## EXERCISE DESCRIPTION
Will you give the material below again, every line exactly as it is?

## INFORMATION SHOWN
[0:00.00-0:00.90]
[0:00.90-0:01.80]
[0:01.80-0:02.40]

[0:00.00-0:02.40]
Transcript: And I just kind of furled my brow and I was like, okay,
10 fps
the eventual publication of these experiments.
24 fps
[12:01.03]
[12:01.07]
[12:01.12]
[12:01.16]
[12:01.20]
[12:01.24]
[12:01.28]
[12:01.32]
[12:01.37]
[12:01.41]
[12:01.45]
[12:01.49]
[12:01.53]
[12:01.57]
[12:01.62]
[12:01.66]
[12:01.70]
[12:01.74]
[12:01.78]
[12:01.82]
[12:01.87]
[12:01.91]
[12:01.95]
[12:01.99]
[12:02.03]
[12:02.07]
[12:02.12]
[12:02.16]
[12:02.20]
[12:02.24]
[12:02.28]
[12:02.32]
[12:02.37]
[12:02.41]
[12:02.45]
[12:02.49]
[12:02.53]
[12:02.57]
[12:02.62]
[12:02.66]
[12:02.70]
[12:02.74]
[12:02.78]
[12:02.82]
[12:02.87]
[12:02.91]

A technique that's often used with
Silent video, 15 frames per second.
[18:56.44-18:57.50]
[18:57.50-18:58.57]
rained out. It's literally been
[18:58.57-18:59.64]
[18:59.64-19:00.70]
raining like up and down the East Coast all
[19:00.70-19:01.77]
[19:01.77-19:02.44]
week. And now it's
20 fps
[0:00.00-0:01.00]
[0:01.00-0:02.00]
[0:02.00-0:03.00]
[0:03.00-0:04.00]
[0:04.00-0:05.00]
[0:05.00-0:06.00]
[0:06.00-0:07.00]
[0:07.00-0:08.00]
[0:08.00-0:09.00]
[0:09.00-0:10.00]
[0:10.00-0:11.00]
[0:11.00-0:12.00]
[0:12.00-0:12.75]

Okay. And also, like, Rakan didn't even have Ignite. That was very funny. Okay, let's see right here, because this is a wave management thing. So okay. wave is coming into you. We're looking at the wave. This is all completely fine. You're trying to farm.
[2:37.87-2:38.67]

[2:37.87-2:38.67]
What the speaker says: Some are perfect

## YOUR SOLUTION
[0:00.00-0:00.90]
[0:00.90-0:01.80]
[0:01.80-0:02.40]

[0:00.00-0:02.40]
Transcript: And I just kind of furled my brow and I was like, okay,
10 fps
the eventual publication of these experiments.
24 fps
[12:01.03]
[12:01.07]
[12:01.12]
[12:01.16]
[12:01.20]
[12:01.24]
[12:01.28]
[12:01.32]
[12:01.37]
[12:01.41]
[12:01.45]
[12:01.49]
[12:01.53]
[12:01.57]
[12:01.62]
[12:01.66]
[12:01.70]
[12:01.74]
[12:01.78]
[12:01.82]
[12:01.87]
[12:01.91]
[12:01.95]
[12:01.99]
[12:02.03]
[12:02.07]
[12:02.12]
[12:02.16]
[12:02.20]
[12:02.24]
[12:02.28]
[12:02.32]
[12:02.37]
[12:02.41]
[12:02.45]
[12:02.49]
[12:02.53]
[12:02.57]
[12:02.62]
[12:02.66]
[12:02.70]
[12:02.74]
[12:02.78]
[12:02.82]
[12:02.87]
[12:02.91]

A technique that's often used with
Silent video, 15 frames per second.
[18:56.44-18:57.50]
[18:57.50-18:58.57]
rained out. It's literally been
[18:58.57-18:59.64]
[18:59.64-19:00.70]
raining like up and down the East Coast all
[19:00.70-19:01.77]
[19:01.77-19:02.44]
week. And now it's
20 fps
[0:00.00-0:01.00]
[0:01.00-0:02.00]
[0:02.00-0:03.00]
[0:03.00-0:04.00]
[0:04.00-0:05.00]
[0:05.00-0:06.00]
[0:06.00-0:07.00]
[0:07.00-0:08.00]
[0:08.00-0:09.00]
[0:09.00-0:10.00]
[0:10.00-0:11.00]
[0:11.00-0:12.00]
[0:12.00-0:12.75]

Okay. And also, like, Rakan didn't even have Ignite. That was very funny. Okay, let's see right here, because this is a wave management thing. So okay. wave is coming into you. We're looking at the wave. This is all completely fine. You're trying to farm.
[2:37.87-2:38.67]

[2:37.87-2:38.67]
What the speaker says: Some are perfect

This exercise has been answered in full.